Okay, so I have another axe to grind – is that anything new? It’s about people in leadership positions joining the pity party with their complaining and disengaged team members – sharing the gripes they have with their company and with their managers with people who report to them or are junior to them.
This is just not okay on any level. When one takes on a leadership role, one becomes a role model. It’s not something you get to accept or decline – it goes with the job. Your people watch you all the time, and what they see you do becomes what they do. Managers are part of the management team – they represent the management of the business. This means that they need to represent that team in a mature manner. When managers gripe and complain, the impact is far greater than one might assume:
- It ramps up any feelings of dissatisfaction more junior team members might have about the organisation – so minor irritations become major issues;
- It legitimizes any unreasonable gripes team members might have;
- It drags down the energy of the team;
- It causes previously satisfied or neutral team members to join the pity party too;
- It costs managers the respect of their team members. In a sense, because the manager is sharing too much, it becomes a form of “familiarity breeding contempt”;
- It makes it difficult to get the work done because of the low energy and general disengagement.

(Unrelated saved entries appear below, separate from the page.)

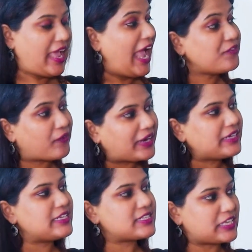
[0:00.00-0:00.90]
and why it
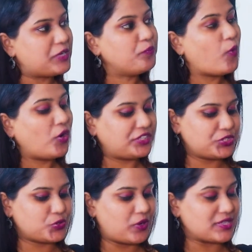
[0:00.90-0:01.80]
is important
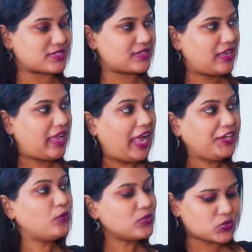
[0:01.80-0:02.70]
to us? And
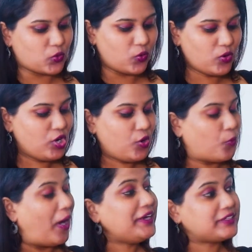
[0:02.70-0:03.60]
also,
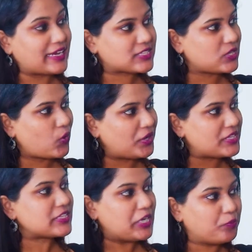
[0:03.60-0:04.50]
why tax law
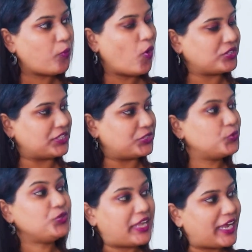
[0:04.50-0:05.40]
is important to
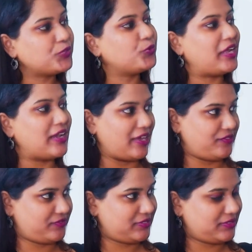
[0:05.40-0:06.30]
day-to-day life?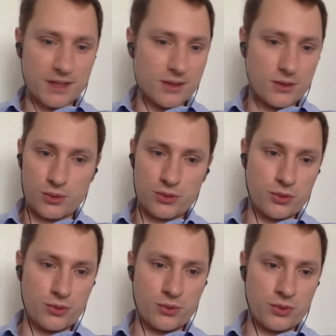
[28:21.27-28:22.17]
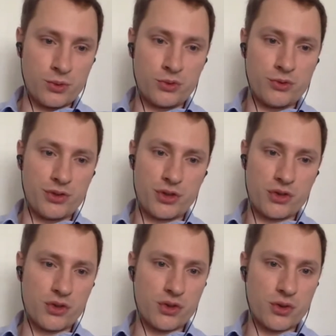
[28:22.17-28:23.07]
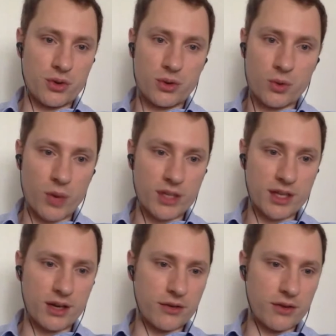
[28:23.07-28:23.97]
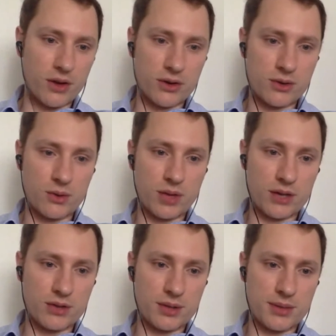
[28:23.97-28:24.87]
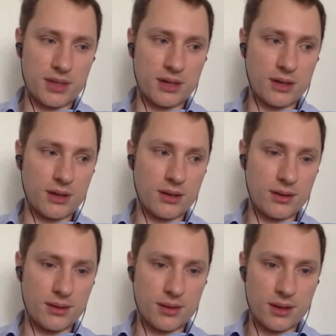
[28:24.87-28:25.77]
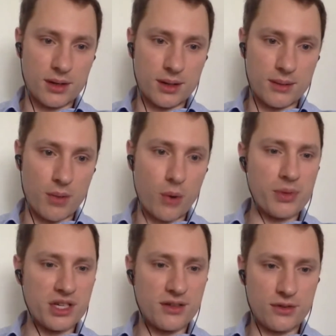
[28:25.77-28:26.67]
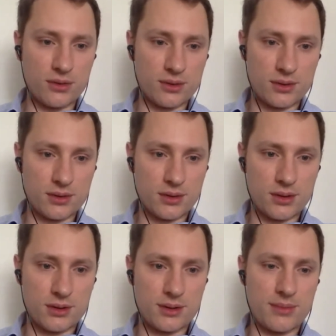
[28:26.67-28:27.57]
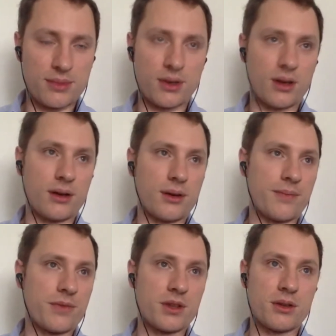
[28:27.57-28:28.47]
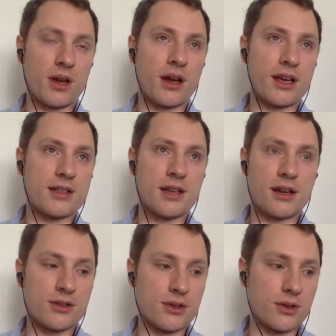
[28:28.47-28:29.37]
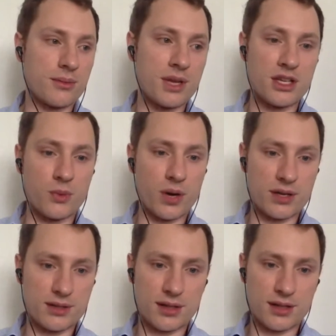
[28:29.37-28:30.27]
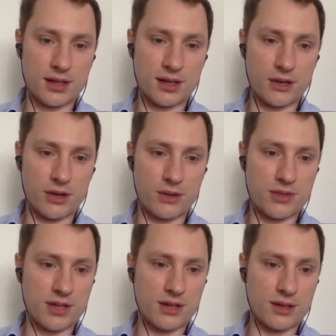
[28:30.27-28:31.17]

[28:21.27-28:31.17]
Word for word: to to to do research on uh, what kind of logs would actually be more meaningful. mm -hmm. I guess there is many ways that algorithms can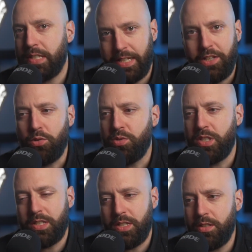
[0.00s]
Like he
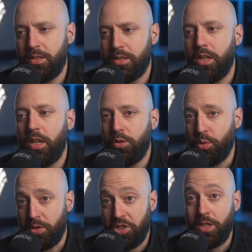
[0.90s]
uses these
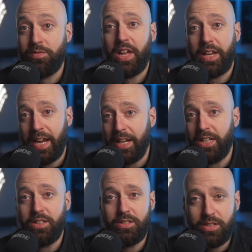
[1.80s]
to achieve that
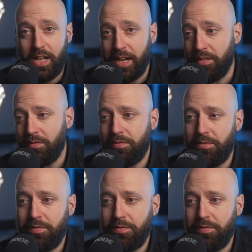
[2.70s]
80s kind ofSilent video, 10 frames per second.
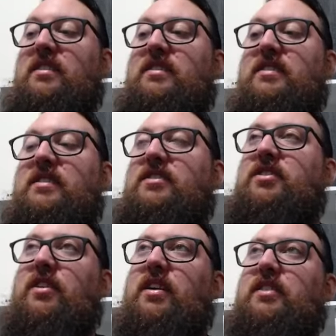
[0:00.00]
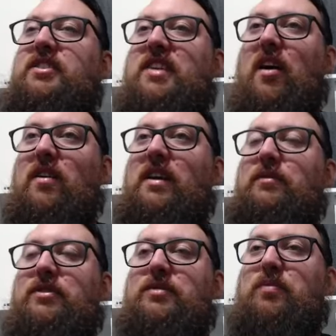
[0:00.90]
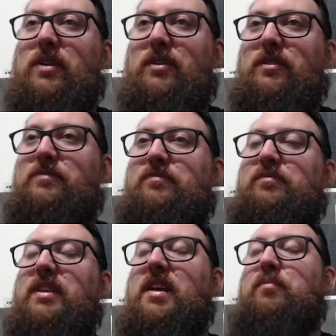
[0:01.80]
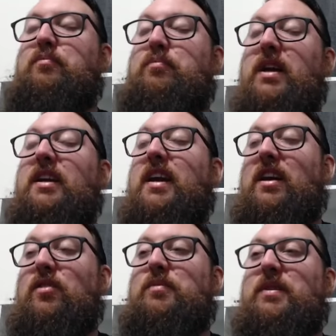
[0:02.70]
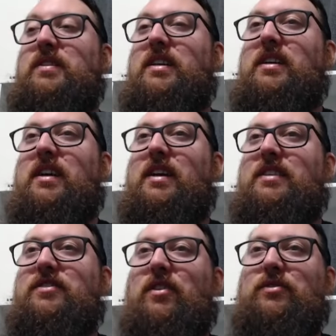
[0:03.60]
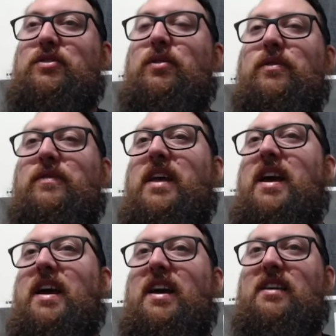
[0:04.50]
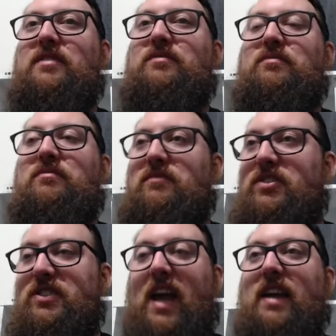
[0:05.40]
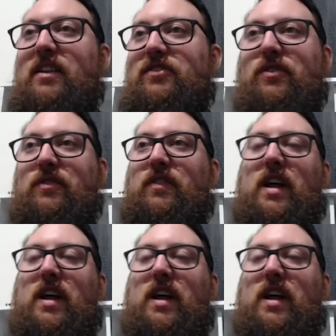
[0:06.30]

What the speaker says: So they got Scurry, which is pretty good, but their big kicker ability is on 2 of their standard sort of likeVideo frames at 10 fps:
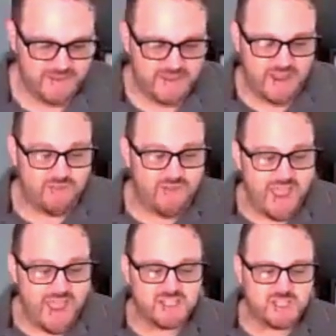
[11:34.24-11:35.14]
If I
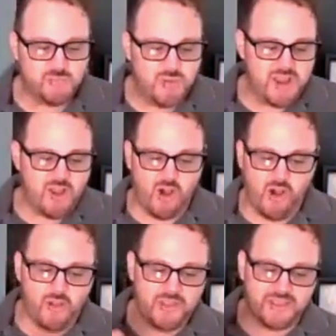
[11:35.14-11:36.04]
could speak
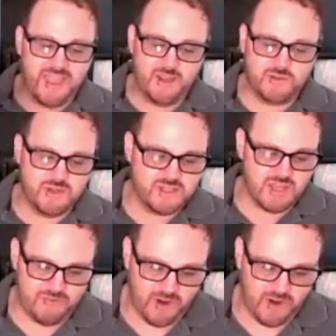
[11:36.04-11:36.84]
all the languages of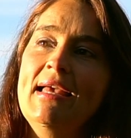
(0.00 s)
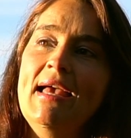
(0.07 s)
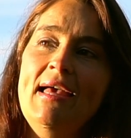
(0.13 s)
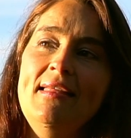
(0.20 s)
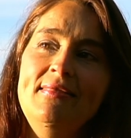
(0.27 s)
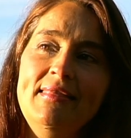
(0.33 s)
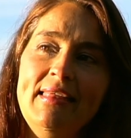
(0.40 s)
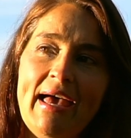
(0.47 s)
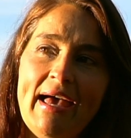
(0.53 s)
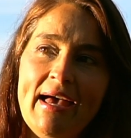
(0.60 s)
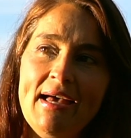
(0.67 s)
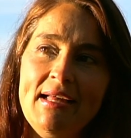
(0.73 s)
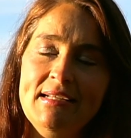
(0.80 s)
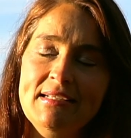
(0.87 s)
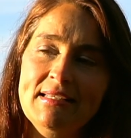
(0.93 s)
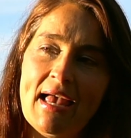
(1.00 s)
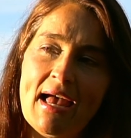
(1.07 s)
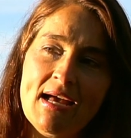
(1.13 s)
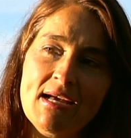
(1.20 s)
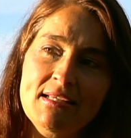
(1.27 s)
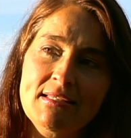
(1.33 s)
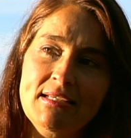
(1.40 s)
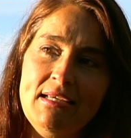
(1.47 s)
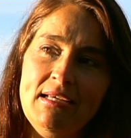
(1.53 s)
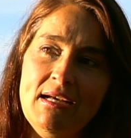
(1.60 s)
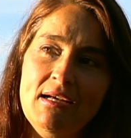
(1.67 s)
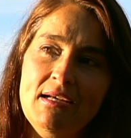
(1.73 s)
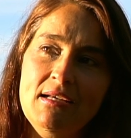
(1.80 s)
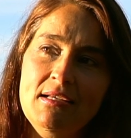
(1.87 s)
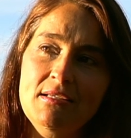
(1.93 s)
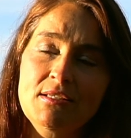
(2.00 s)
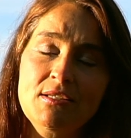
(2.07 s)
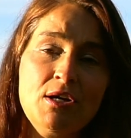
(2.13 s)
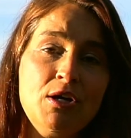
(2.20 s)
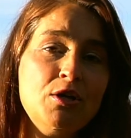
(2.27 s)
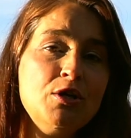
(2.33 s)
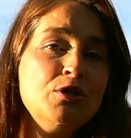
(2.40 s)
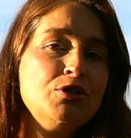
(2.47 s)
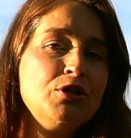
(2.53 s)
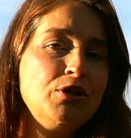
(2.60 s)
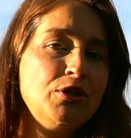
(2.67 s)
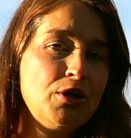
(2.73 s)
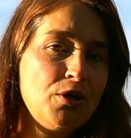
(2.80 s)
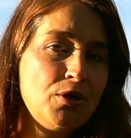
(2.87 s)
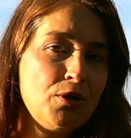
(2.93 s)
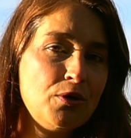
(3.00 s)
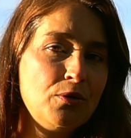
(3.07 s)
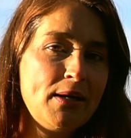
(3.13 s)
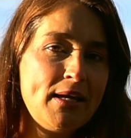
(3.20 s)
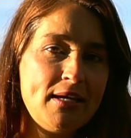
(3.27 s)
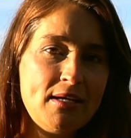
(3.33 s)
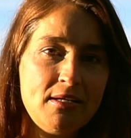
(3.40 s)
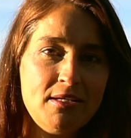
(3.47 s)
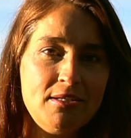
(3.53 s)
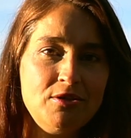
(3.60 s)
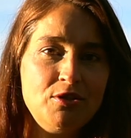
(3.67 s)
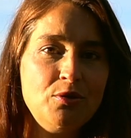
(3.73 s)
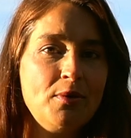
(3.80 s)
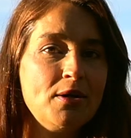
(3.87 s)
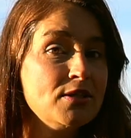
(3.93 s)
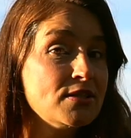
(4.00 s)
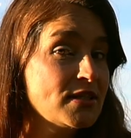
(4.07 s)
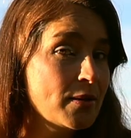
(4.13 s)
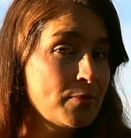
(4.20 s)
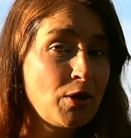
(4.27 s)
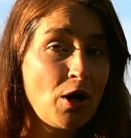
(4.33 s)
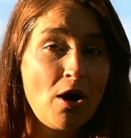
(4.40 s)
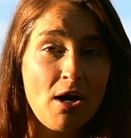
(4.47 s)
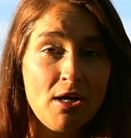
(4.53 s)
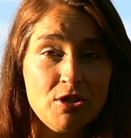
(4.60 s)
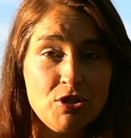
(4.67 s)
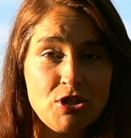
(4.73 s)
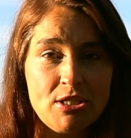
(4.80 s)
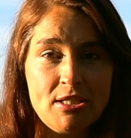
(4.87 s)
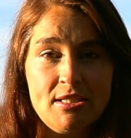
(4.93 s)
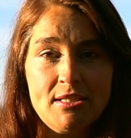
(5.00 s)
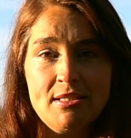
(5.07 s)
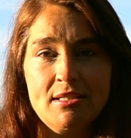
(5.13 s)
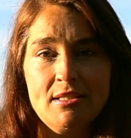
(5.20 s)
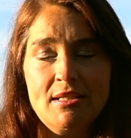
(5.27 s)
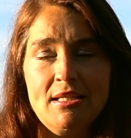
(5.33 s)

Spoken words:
and that is asking us to go into our subconscious.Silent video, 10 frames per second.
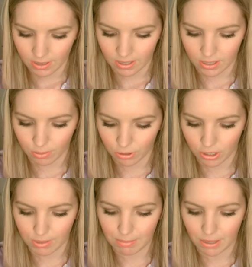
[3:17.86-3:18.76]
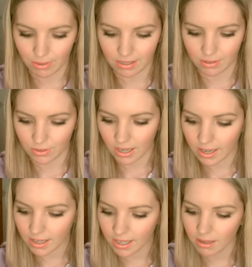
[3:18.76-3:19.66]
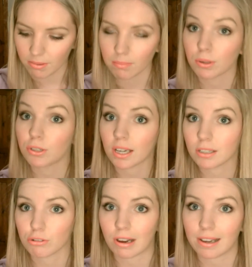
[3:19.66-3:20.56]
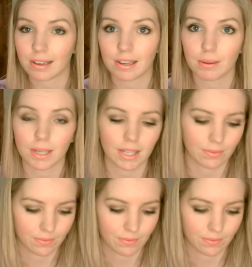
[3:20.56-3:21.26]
These swatches may be a waste of time, but I'll try anyway.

So what is a manager to do when she is hacked off with her boss or her company? Am I saying that there is nothing you can do? Absolutely not. There is always something you can do. I remember the words of a mentor from many years ago. She said “We always have three choices. We can change it. We can live with it. Or we can get out.” Here’s my take on those three choices:
- Change it. Discuss your issues with appropriate people in an attempt to change the situation and recommend improvements. Appropriate people might be your peers, your manager or another decision-maker or influencer in the business. If this doesn’t work, perhaps you could change the way you think about the situation. Test the assumptions you are making. Are they accurate, or are they completely untested assumptions about other people’s motives or intentions? Could you make another assumption that would enable you to look at the situation in a different light? Could you offer team members another way of looking at things so that they are not dragged down by their own untested assumptions? Could you encourage them that “this too shall pass”? What can you do to improve things?
- Live with it. In this case, you are choosing to do nothing. If you choose to do nothing, then stop whining!
- Get out. If the situation is costing you your happiness, your sanity or your marriage, get out. Find another job – in another company or in another division.
Regardless of which choice you decide to exercise, it is better for a manager to keep his own counsel than to share his gripes with his juniors. Just because it passes through your mind, doesn’t mean it should pass through your lips! Your job is to keep people focused and energised. How can you possibly do this if you have joined the pity party?